Up until 1920, immigrant steerage passengers disembarked at the passenger ships' docks and went through customs and immigration inspection. Those detained were immediately given a hearing before the Board of Special Inquiry. Those immigrants deemed inadmissible were then transported to the U.S. Immigration Station at the end of Boston's Long Wharf. Those admitted at the primary inspection or at the first Board of Special Inquiry hearing, walked out into another area of the steamship dock where they would receive their baggage and then proceed directly to the city proper or Boston suburbs. Those passengers bound for the West were placed aboard special trains or special cars with destinations outside of the Boston area.

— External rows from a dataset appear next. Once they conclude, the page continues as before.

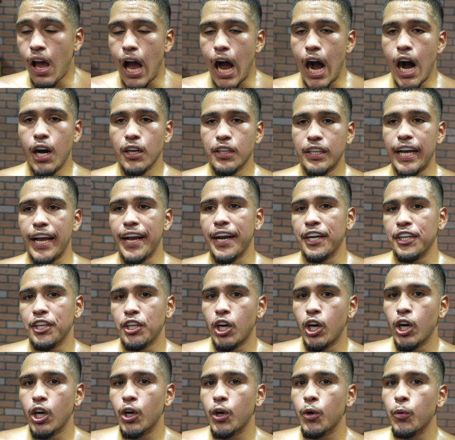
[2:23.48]
I was 8 years
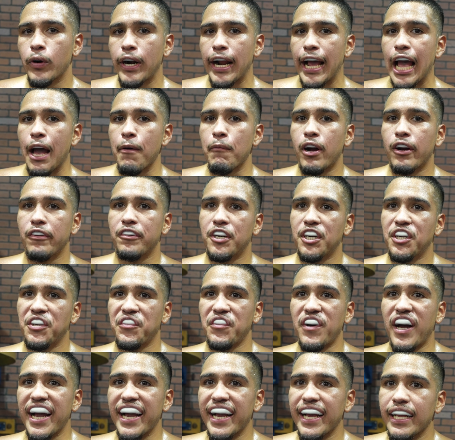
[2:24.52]
old when I had my first
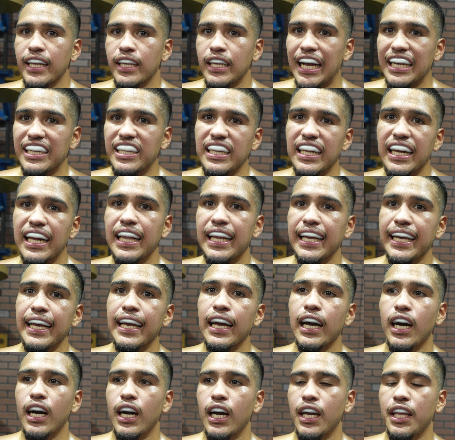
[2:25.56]
fight. That's legally
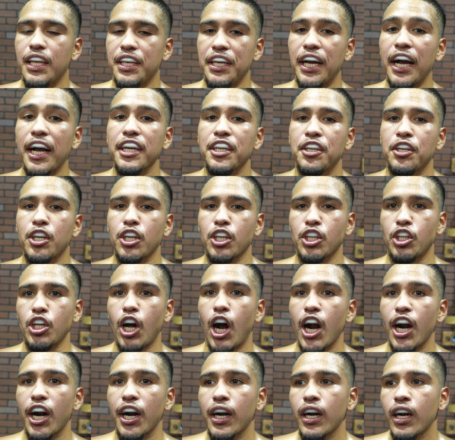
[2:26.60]
the youngest you could
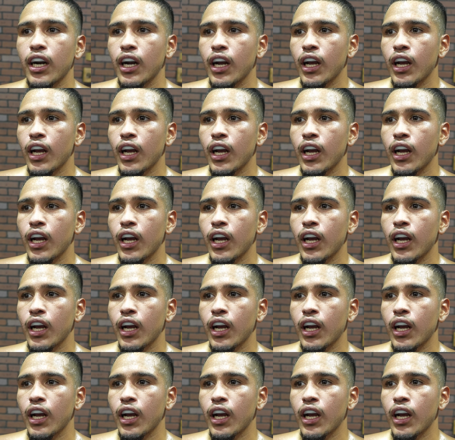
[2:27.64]
start.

The immigrant station at the end of Long Wharf was located on the second floor of an aged freight shed, long considered an unsafe fire trap. The wretched conditions of the station created an unhealthy and unsanitary environment for the federal inspectors and for the care and detention of those immigrants deemed inadmissible and/or awaiting deportation.
By 1907, plans were underway to build a new immigration station in Boston, and Congress appropriated $250,000 for site acquisition and construction of a new fireproof facility. Local authorities were in opposition to suggestions the new station should be situated on either Castle Island or Governors Island in Boston Harbor. Agreement was finally reached in March 1911, and the federal government purchased approximately 1.6 acres of combined infilled land and marsh flats at 287 Marginal Street in East Boston from the East Boston Company.
It would be another nine years before the station was completed. The building could accommodate 582 immigrants and contained detention facilities, separate dormitories for men and women, recreation and dining rooms, baggage storage, Public Health Service examination rooms and offices, a rooftop exercise area, processing areas and offices for Bureau of Immigration officials, including Tillinghast's office.
During World War II the East Boston station was used for the detention of individuals deemed potential threats to national security, including the crews of two ships from Germany and Italy that were seized in March 1941, and a crew of Nazi operatives captured off the coast of Greenland in 1941.
In 1950 an Immigration and Naturalization Service office was opened at 73 Tremont Street in Boston, although the detention function remained in the East Boston station.
The Beginning of the End
After only thirty-four years of operation, the East Boston Immigration Center was closed down in 1954 and declared surplus. GSA sold the building in 1959. The current owners, Massport (Massachusetts Port Authority) has recently proposed to demolish the building in order to provide vessel repair lay down space for the Boston Harbor shipyard.
Local preservationists campaigned vigorously to have the station declared a Boston Landmark and restored. In July 2010, a Study Report was issued by the Boston Landmarks Commission that found the East Boston Immigration Station met the criteria for Landmark designation "as a structure at which events occurred that have made an outstanding contribution to, and are identified predominantly with, an important aspect of the cultural, political, economic and social history of the city (Boston), the Commonwealth, the New England region, and the nation."
The report went on to state, "However, due to the deteriorated condition of the building, the lack of architectural integrity and loss of what minimal detail it once possessed, combined with very limited potential for adaptive reuse due to the building's large size, stringent zoning restrictions, and the restrictive grid of interior structural columns, the staff withholds recommendation to designate the East Boston Immigration Station as a Landmark."
Massport has issued notice the East Boston Immigration Station will be demolished during the summer of 2011.